La polémique a fait rage aux Etats-Unis après que le prestigieux Pen American Center (Pen Club), société littéraire américaine, eut décidé de décerner à Charlie Hebdo sa plus haute distinction. Refusant d’endosser une ligne critique face à l’islam, environ 200 auteurs ont signé une pétition contre la remise du prix Courage et liberté d’expression à Charlie Hebdo, et l’ont fait circuler lors du gala que vous présidiez le 5 mai. L’événement a-t-il été gâché par cette contestation inattendue?

N’exagérons pas ces protestations : nous parlons de 200 écrivains signataires de la pétition sur les 5 000 que compte le Pen Club. C’est donc un faible nombre.
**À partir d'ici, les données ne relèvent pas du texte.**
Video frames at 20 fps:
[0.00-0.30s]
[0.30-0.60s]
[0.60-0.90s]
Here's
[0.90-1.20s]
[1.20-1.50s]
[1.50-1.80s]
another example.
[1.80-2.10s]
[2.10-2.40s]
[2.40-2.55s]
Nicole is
Gérard Biard et Jean-Baptiste Thoret, les deux personnes venues à New York pour représenter la cause de Charlie Hebdo au gala, ont été accueillis avec d’autant plus d’enthousiasme par la majorité des écrivains présents. J’ai demandé à l’écrivain Alain Mabanckou de leur remettre le prix Courage et liberté d’expression. Pour avoir vécu dans différentes cultures, j’éprouve une connivence personnelle envers ce talentueux auteur franco-congolais installé en Californie, et j’avais été touché par le texte qu’il a publié dans L’Express en ferme réponse à l’annonce du boycott ; c’est pourquoi je lui ai demandé de le répéter en anglais lors du gala. Je suis reconnaissant aussi au président de SOS Racisme, Dominique Sopo, d’avoir tenu à venir à New York pour défendre la mémoire des dessinateurs assassinés et en finir avec les accusations injustes dont ils faisaient l’objet.